··· RECORDS FOR PROCESSING

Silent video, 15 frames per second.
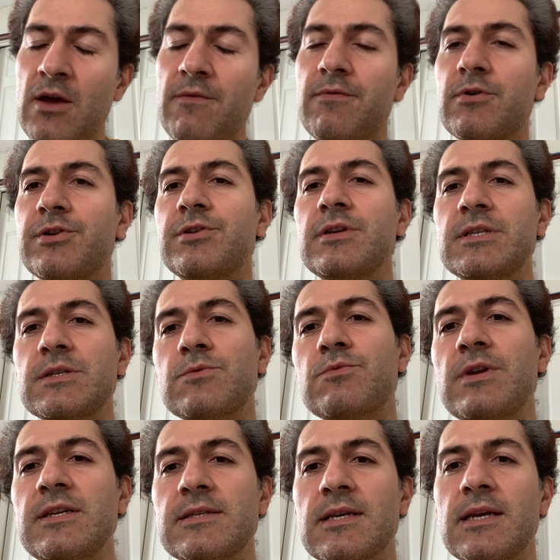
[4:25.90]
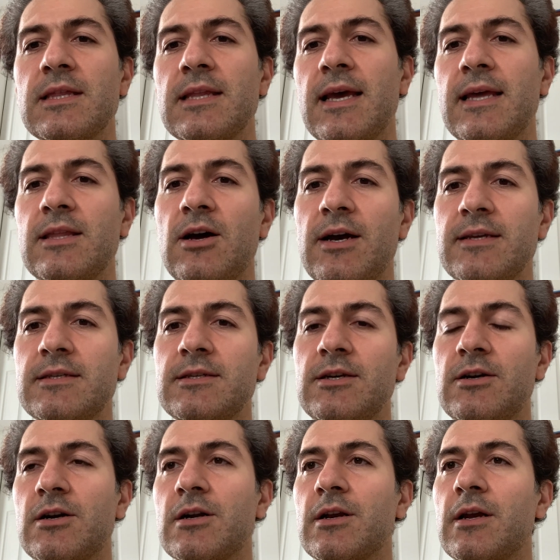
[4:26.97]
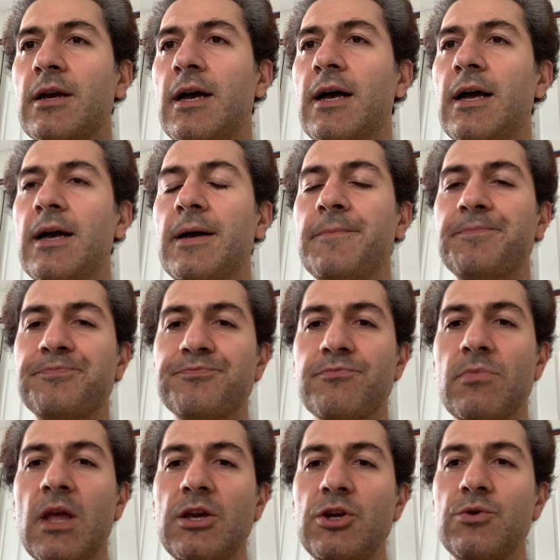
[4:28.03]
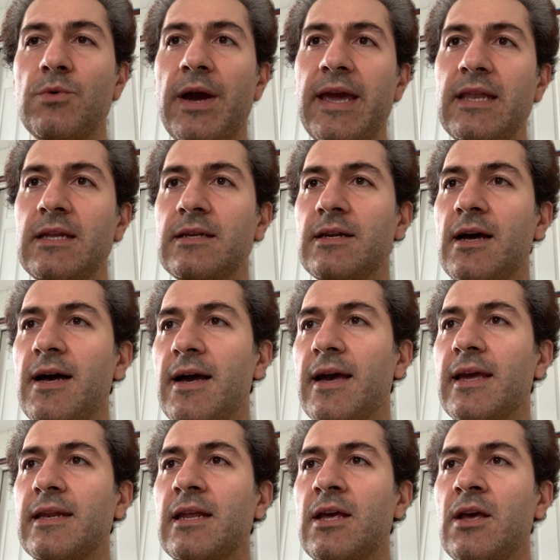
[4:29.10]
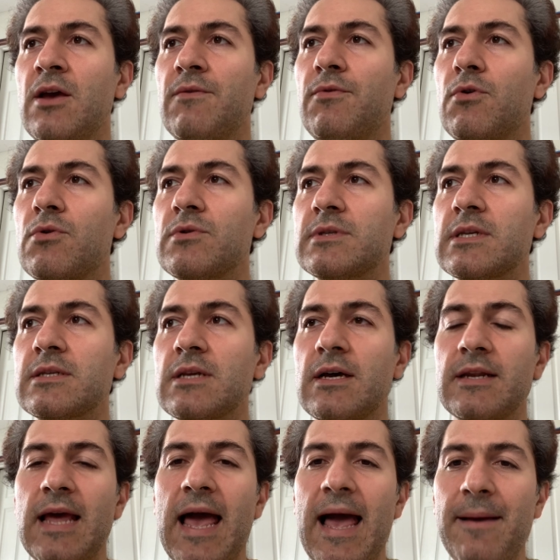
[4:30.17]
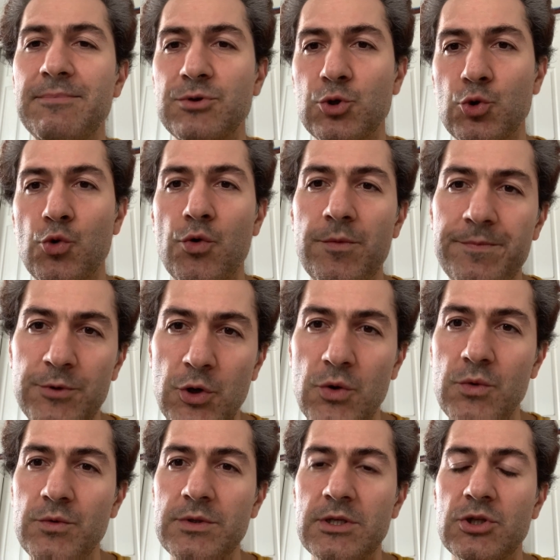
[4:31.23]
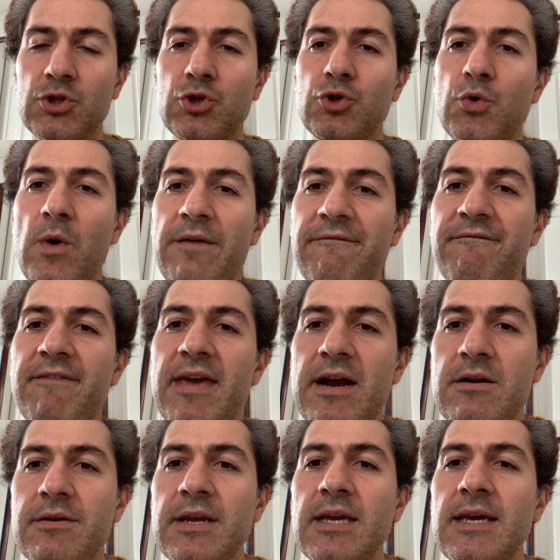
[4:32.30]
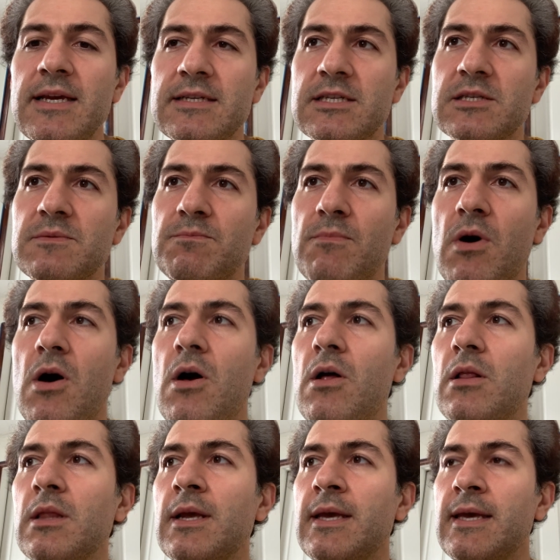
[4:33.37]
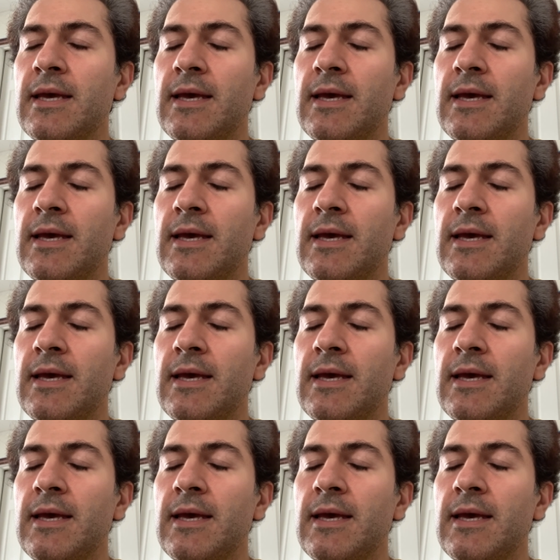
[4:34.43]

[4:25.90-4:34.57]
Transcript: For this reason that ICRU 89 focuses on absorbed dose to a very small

······

• WHAT THIS TASK INVOLVES:
Copy the data exactly. Pictures do not belong in the copy.

• TASK SOLUTION:
Silent video, 15 frames per second.
[4:25.90]
[4:26.97]
[4:28.03]
[4:29.10]
[4:30.17]
[4:31.23]
[4:32.30]
[4:33.37]
[4:34.43]

[4:25.90-4:34.57]
Transcript: For this reason that ICRU 89 focuses on absorbed dose to a very small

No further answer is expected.